À mon tour de vous demander d’où vous tenez ces informations que, sauf erreur, je n’avais pas encore divulguées alors que je brûlais d’envie de le faire. Bien évidemment, le mode du futur antérieur présente un avantage certain par rapport à celui de l’indicatif imparfait. Le lecteur est donc partie prenante d’un conte en évolution et de promesses constamment renouvelées, alors qu’à l’imparfait plus rien ne bouge.
Tous les jours donc, je clique sur mon favori Google Earth et j’effectue le même voyage dans l’hémisphère Sud, au pôle du même nom, à l’affût de virtualités nouvelles, jusqu’à ce que, enfin, apparaisse le futur devenant présent.
Plus loin, beaucoup plus loin de la station belge Princesse Elisabeth, le blanc étincelant de la plaine est devenu gris. Une crête rocheuse crève la glace. Des fourmis en uniforme s’affairent, de manière impérieuse mais désordonnée, me semble-t-il. On construit quelque chose,sans doute le palais que j’attends et que vous attendez aussi. Le merveilleux s’est introduit dans Google Earth, l’improbable et l’impossible . Ce qui était stationnaire bouge. La photo s’est transformée en film-vidéo. Le satellite travaille en liaison directe et permanente avec mon favori. Extraordinaire, aurais-je dit, si je n’avais banni ce mot de mon vocabulaire, le jour où j’ai décidé de ne plus m’étonner de rien. Nous savons que depuis que l’homme a marché sur la lune, le conte a pris un mauvais coup dans la mâchoire. La fiction est plus réelle que la réalité, les challenges de la science sont dépassés les uns après les autres.
Maintenant, quand je zoome, je vois même à l’intérieur du conte qui s’écrit et les personnages se dessinent clairement sur mon écran. Voilà mes fées, celle de la K.G.B. avec ses fourrures qui la parent bien contre le froid ; celle de la C.I.A., complexée, genre experte Miami au large décolleté, glacée jusqu’à la moelle ; celle des services secrets français, hautaine, habillée comme la parisienne de Knossos ; l’anglaise à la peau blanche couverte de taches de rousseur et les seins retroussés ; une fée en burka, au regard ténébreux, au service des Ayatollah ; la fée des paradis fiscaux, ruisselante de perles fines ; et quelques amazones de moindre importance, pièces de rechange en cas de panne financière.

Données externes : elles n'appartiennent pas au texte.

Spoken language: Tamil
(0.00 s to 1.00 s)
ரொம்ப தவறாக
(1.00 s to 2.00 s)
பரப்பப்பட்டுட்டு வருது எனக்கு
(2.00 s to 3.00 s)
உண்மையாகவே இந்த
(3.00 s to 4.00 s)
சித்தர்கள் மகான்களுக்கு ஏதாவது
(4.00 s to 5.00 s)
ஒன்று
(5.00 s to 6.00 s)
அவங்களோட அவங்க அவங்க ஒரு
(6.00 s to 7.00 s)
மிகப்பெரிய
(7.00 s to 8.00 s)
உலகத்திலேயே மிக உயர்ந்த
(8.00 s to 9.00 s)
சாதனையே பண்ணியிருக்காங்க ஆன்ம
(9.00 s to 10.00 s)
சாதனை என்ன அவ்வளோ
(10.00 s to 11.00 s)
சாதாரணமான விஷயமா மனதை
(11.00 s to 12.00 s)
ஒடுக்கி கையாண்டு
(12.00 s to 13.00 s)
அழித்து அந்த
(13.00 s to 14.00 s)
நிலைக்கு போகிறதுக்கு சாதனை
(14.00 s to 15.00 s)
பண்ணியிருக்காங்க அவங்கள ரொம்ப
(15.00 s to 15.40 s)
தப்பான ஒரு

Laquelle d’entre elles aura provoqué l’entrée du dix-septième 007, à l’âge de quinze ans, dans le processus d’hibernation généralisée du palais d’acier congelé ? Difficile à dire car les fées du futur antérieur respectent rarement leurs allégeances naturelles et passent facilement d’un camp à l’autre selon l’inspiration du moment et leur besoin de séduction. Ne seraient-elles pas toutes, chacune à sa manière et selon les circonstances, à la solde de Goldfinger, grand responsable de la crise financière du désert antarctique ? On ne peut, à ce stade, demander à Google Earth d’aller plus loin dans l’investigation, par exemple des consciences et des motivations, du moins provisoirement. La question reste donc ouverte, l’absence de réponse pouvant, en l’occurrence, être négligée.

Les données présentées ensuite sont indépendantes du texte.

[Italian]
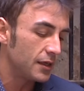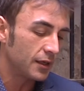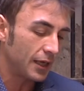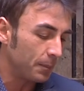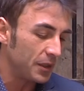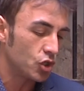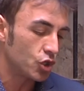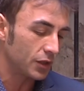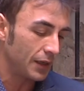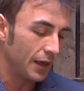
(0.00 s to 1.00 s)
eh,
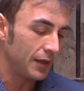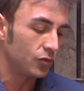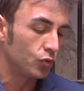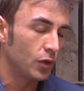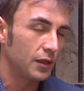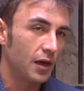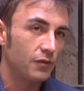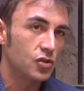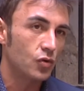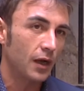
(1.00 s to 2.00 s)
capisce dalla lettura della
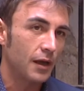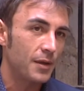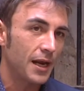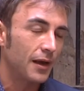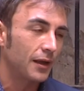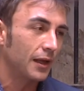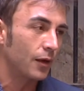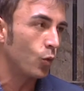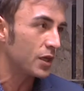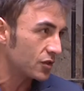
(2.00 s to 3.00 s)
misura camerale che
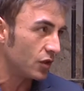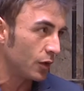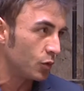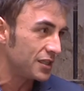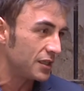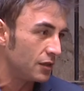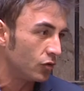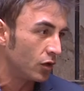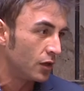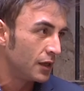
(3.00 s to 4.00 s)
questo
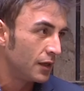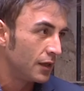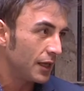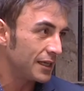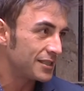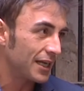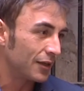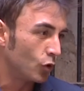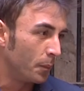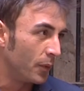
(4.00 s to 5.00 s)
requisito è
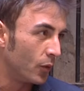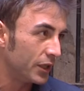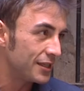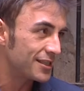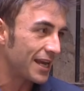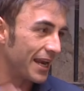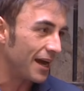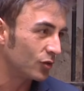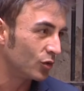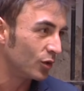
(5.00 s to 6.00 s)
stato poi
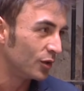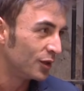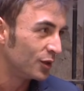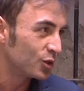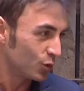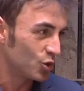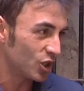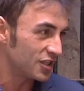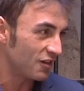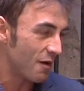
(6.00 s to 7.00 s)
sanato
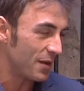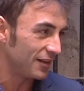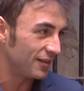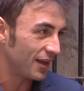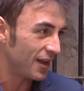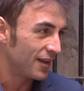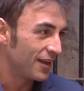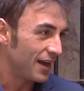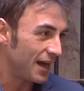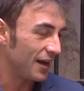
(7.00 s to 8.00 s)
successivamente
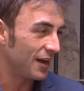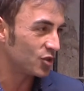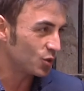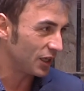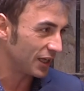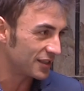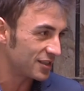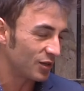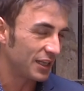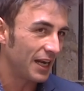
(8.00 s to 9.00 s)

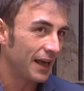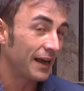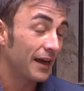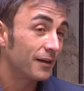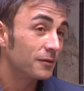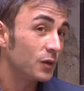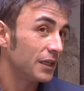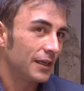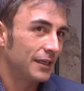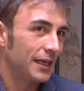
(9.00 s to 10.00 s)
all'aggiudicazione della gara.
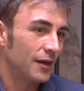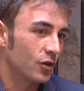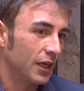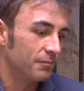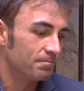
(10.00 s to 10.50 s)
Quindi è chiaro che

Entretemps, de jour en jour, d’heure en heure, le palais virtuel s’agrandit autour de la chambre de James aux glaces dormantes. Je perçois des signes de connivence quasi imperceptible de certaines fées. Il est vrai que mon œil s’est exercé depuis longtemps au décodage numérique des sentiments. Depuis hier, la fée iranienne a ouvert sa burka sur un visage sublime à la bouche pulpeuse, dont le baiser incisif, je le devine, rendra à James la chaleur excitante de sa virilité engourdie. Il pourra enfin partir à la recherche de Goldfinger treize réfugié au dernier étage de la Banque des prêts immobiliers, la B.P.I., derrière une porte blindée de glace inoxydable d’où il manipule les cours de bourse, à coups de pincettes d’opérations à découvert.

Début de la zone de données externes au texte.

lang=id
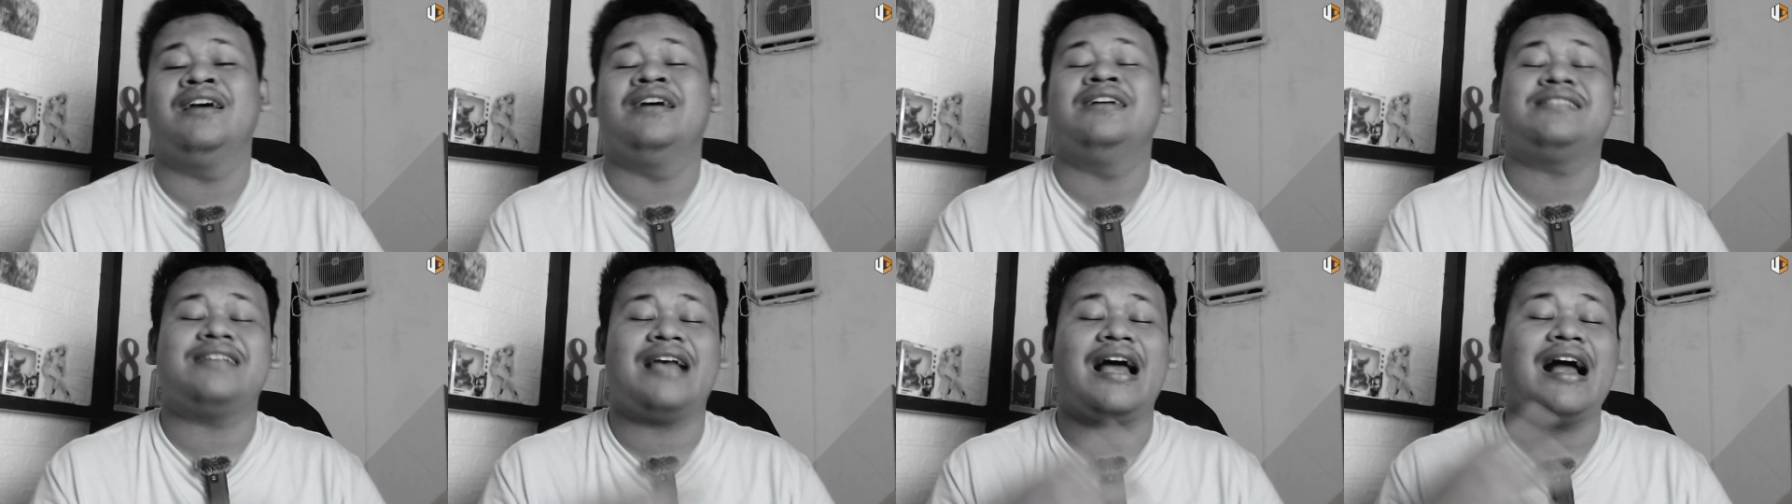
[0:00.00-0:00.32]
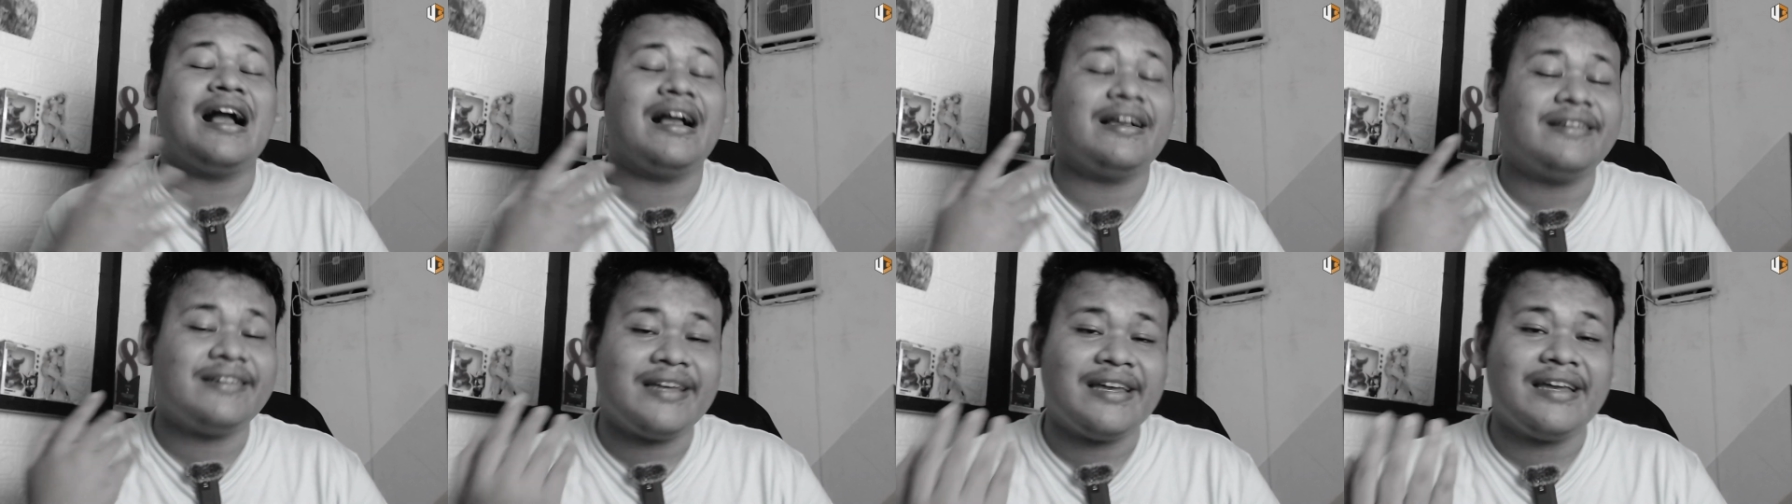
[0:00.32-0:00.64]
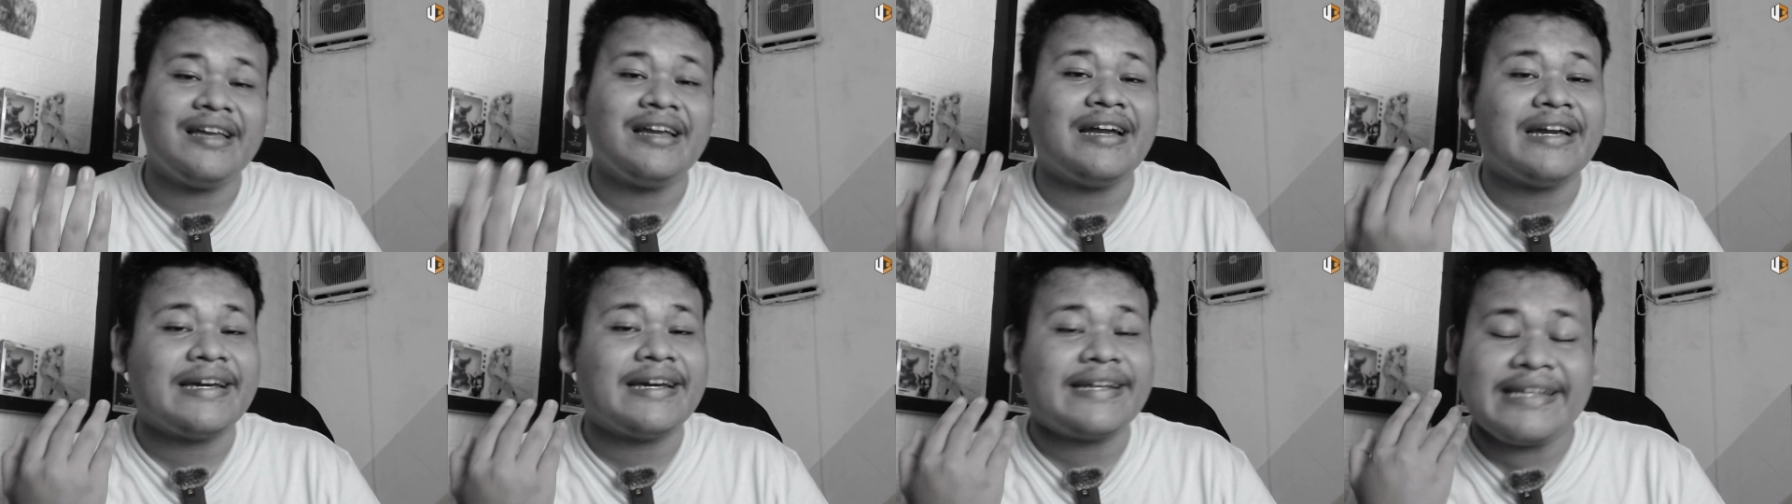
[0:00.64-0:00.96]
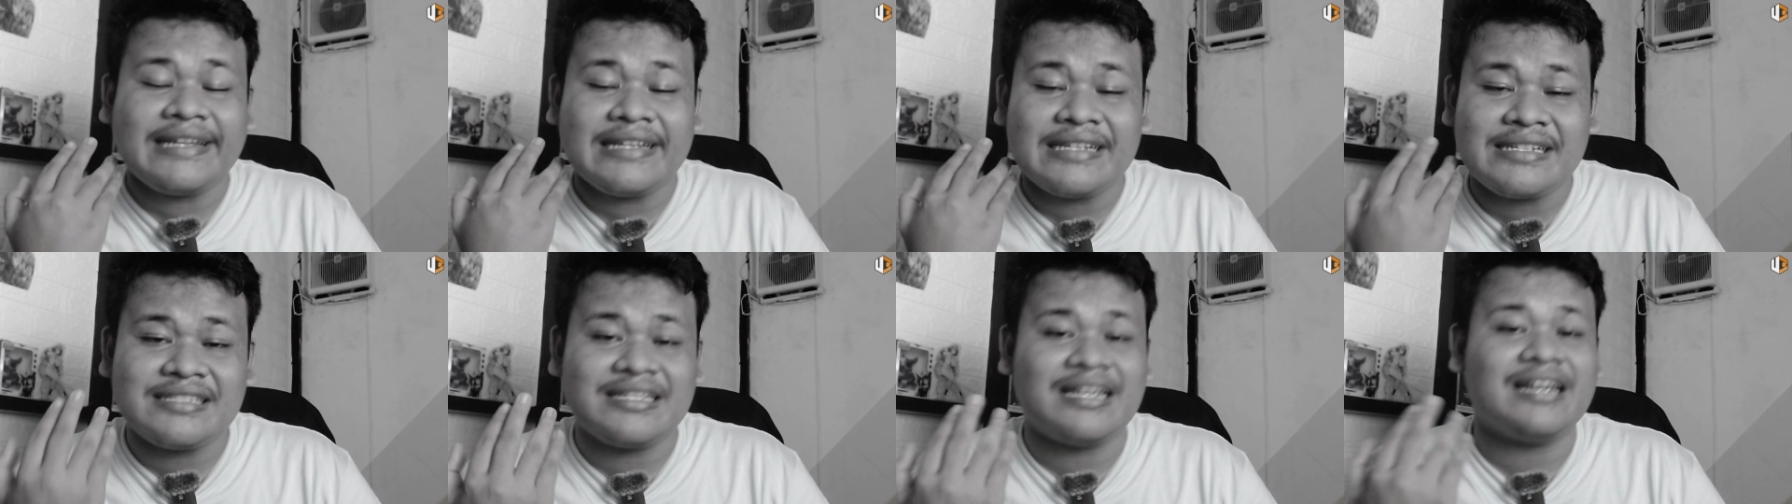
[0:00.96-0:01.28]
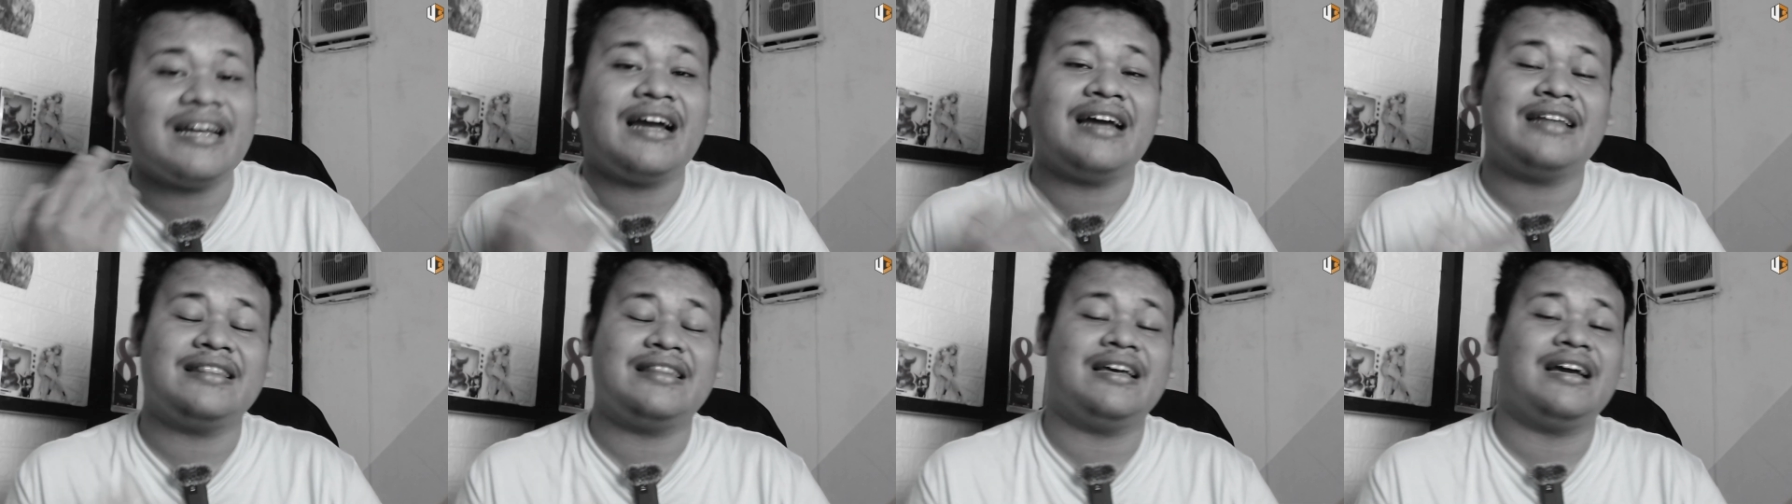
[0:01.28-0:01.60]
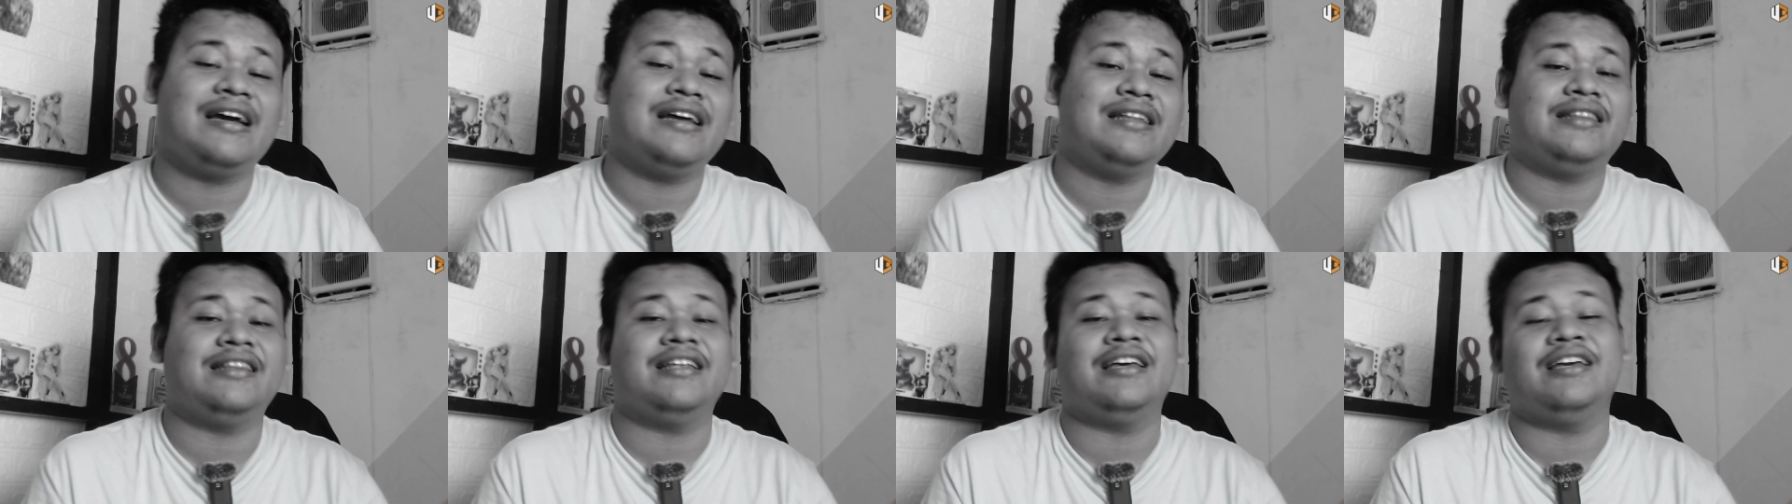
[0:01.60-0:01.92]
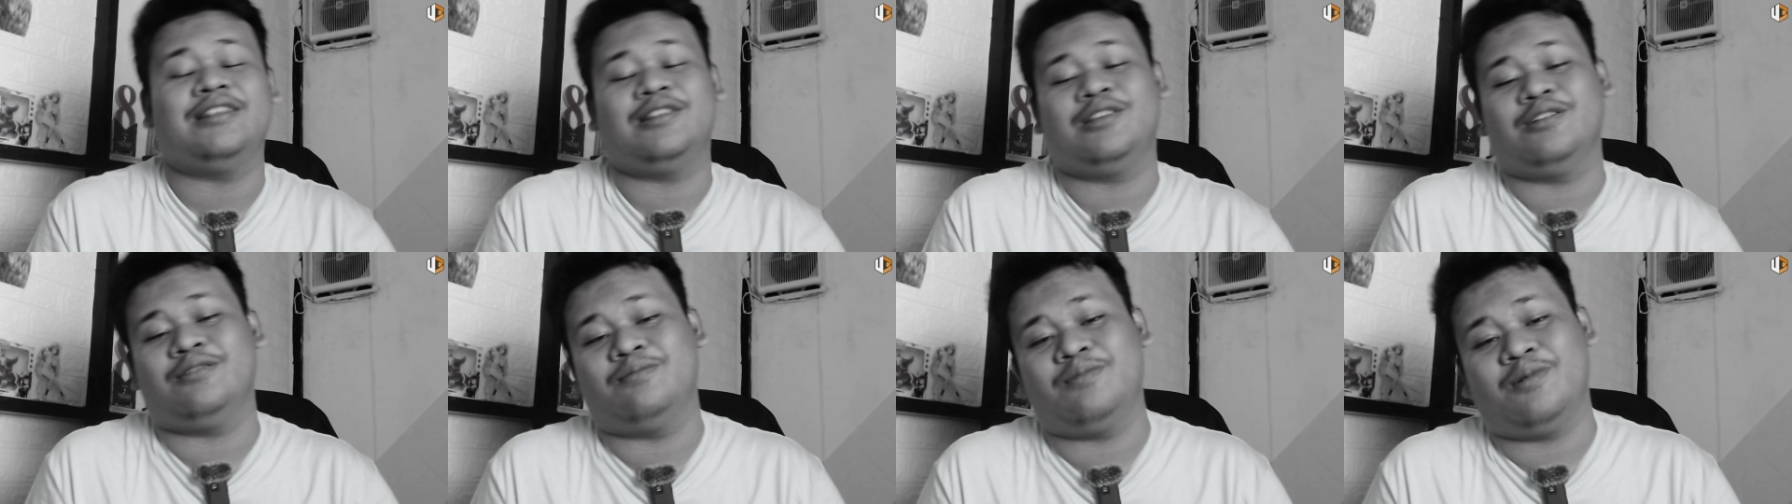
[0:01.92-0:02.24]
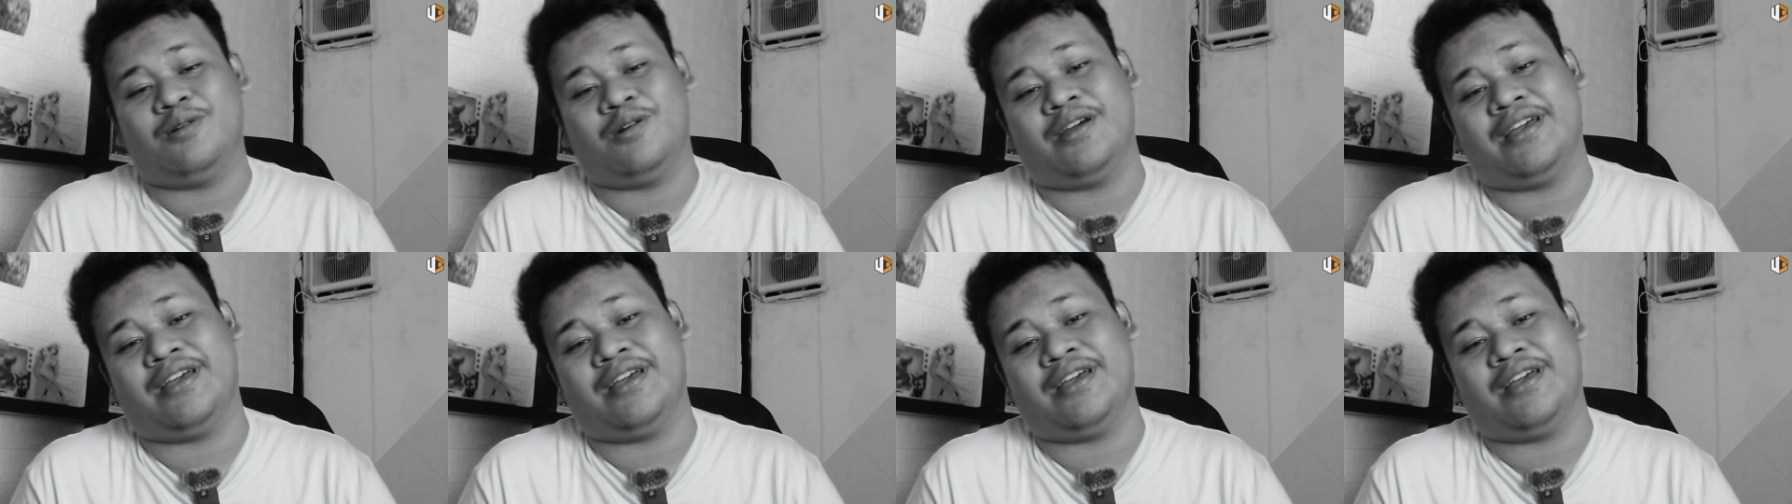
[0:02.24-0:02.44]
saking cringe-nya kata-kata itu boy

Quelques jours plus tard, j’assiste à un combat singulier entre James et Goldfinger. Ce dernier se défend âprement dans sa chambre forte. Sa porte s’est ouverte, malheureusement pour l’homme aux doigts d’or, par un jeu de rayons électroniques de la dernière mise à jour de Windows Vista, à huit heures trente, heure de Greenwich Antarctique Sud, parallèle zéro. Il s’en est suivi un corps à corps effrayant. James est doté de gadgets offensifs et défensifs d’une inventivité incroyablement britannique. Les fourmis militaires sont écrasées par milliers, au point de ne plus former qu’une seule matière gluante impropre à la consommation culinaire. Le sang gicle sur mes lunettes, les cours de bourse s’effondrent , en particulier ceux de l’action privilégiée de la B.P.I., la chaleur des rayons de la mort fait fondre une partie de la calotte glacière, créant une raison supplémentaire à Nicolas Hulot de se plaindre du réchauffement climatique, les résidents belges de la station antarctique plient bagage pour aller prendre le soleil à la plage, tandis que les phoques quittent les falaises pour rejoindre leurs cousins de la baie de Somme.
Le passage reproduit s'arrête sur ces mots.